# Spacy and NLTK Tutorial

## Sentence & Word Tokenization In Spacy
- spacy is for object-oriented
- Provides most efficient NLP algorithm for a given task. Hence if we care about the end result, go with spacy

In [1]:
import spacy

In [2]:
nlp = spacy.load("en_core_web_sm")
doc = nlp("Dr. Strange loves pav bhaji of mumbai. Hulk loves chat of delhi")

for sentence in doc.sents:
  print(sentence)

Dr. Strange loves pav bhaji of mumbai.
Hulk loves chat of delhi


In [3]:
for sentence in doc.sents:
  for word in sentence:
    print(word)

Dr.
Strange
loves
pav
bhaji
of
mumbai
.
Hulk
loves
chat
of
delhi


## NLTK
- string processing library
- Provides access to many algorithm. If we care about specific algorithm and customization, go with NLTK.

In [11]:
import nltk
nltk.download('punkt_tab')

[nltk_data] Downloading package punkt_tab to /root/nltk_data...
[nltk_data]   Unzipping tokenizers/punkt_tab.zip.


True

In [9]:
from nltk.tokenize import sent_tokenize

In [12]:
sent_tokenize("Dr. Strange loves pav bhaji of mumbai. Hulk loves chat of delhi")

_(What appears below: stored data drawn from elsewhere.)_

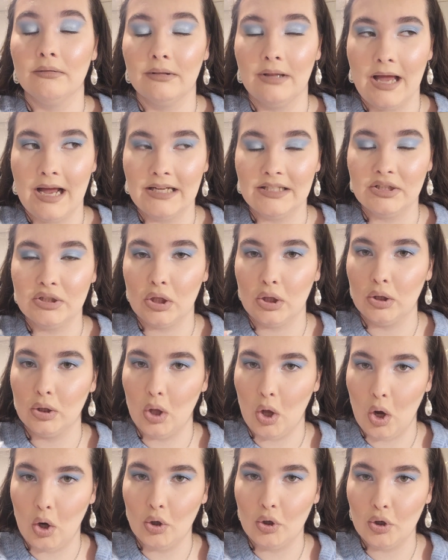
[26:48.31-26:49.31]
last
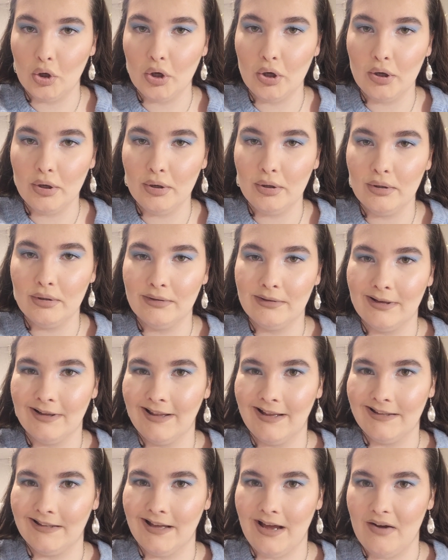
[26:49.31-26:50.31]
longer
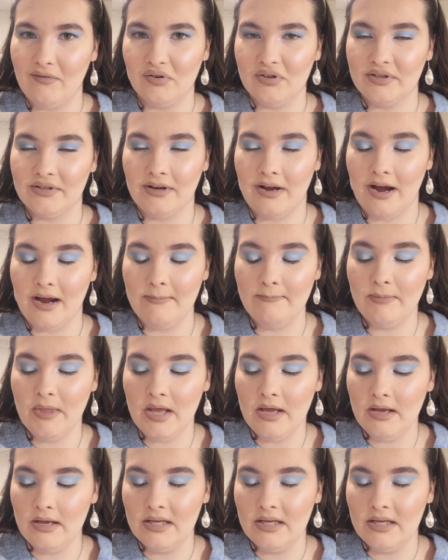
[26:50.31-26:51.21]
than like the average time,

['Dr.', 'Strange loves pav bhaji of mumbai.', 'Hulk loves chat of delhi']

Notice that the model did not work well since it split Dr. as sentence. However, it is still good in many cases since there are more options or choices.

In [13]:
from nltk.tokenize import word_tokenize
word_tokenize("Dr. Strange loves pav bhaji of mumbai. Hulk loves chat of delhi")

['Dr',
 '.',
 'Strange',
 'loves',
 'pav',
 'bhaji',
 'of',
 'mumbai',
 '.',
 'Hulk',
 'loves',
 'chat',
 'of',
 'delhi']

# Spacy
- Tokenization : A process of splitting text into meaningful segments.
- It's not just about splitting sentence by full stop or splitting word by space.
- [more practice](https://www.firstlanguage.ai/)

In [14]:
import spacy

In [18]:
nlp = spacy.blank("en") # create language object with tokenizer. 'en' stands for english.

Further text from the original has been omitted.